*** Opening Recorded information ***
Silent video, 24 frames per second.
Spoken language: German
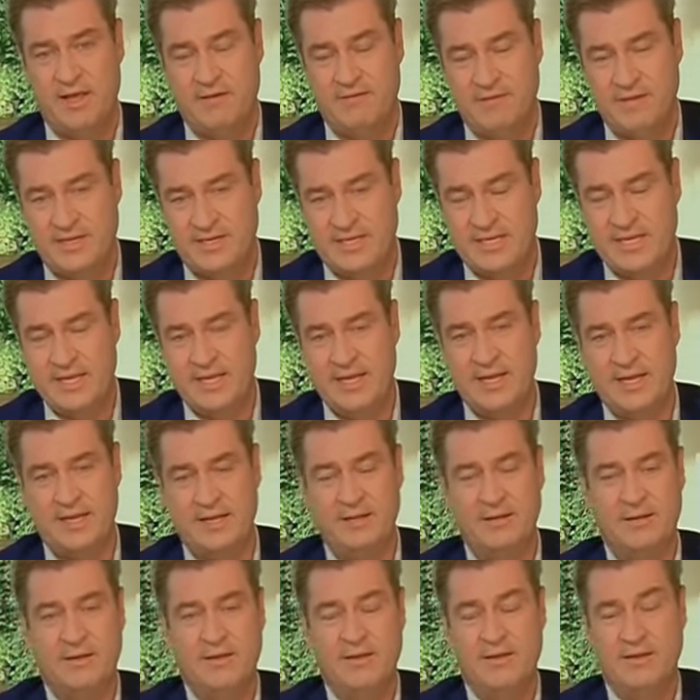wie
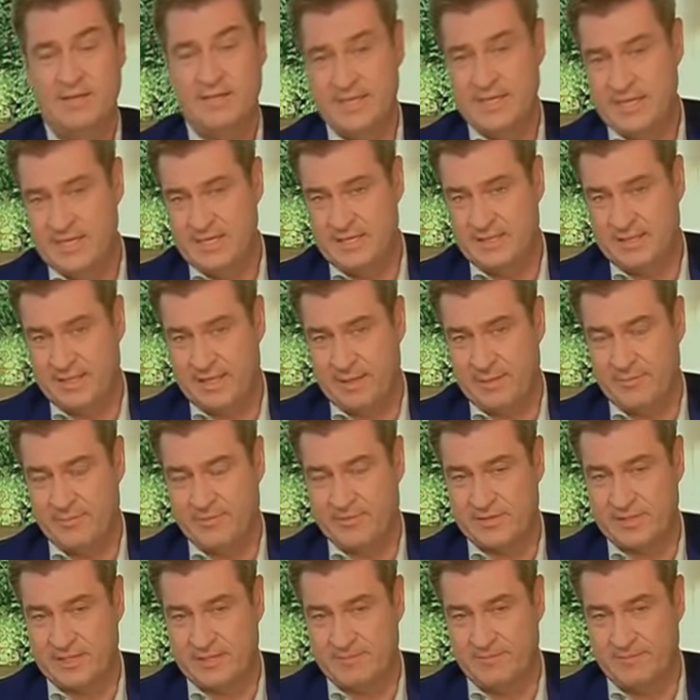diejenigen, die nicht geimpft sind.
*** Closing Recorded information ***
- [Required action]: The response is the full listing, copied exactly, with the pictures omitted.

- [Response area]:
Silent video, 24 frames per second.
Spoken language: German
wie
diejenigen, die nicht geimpft sind.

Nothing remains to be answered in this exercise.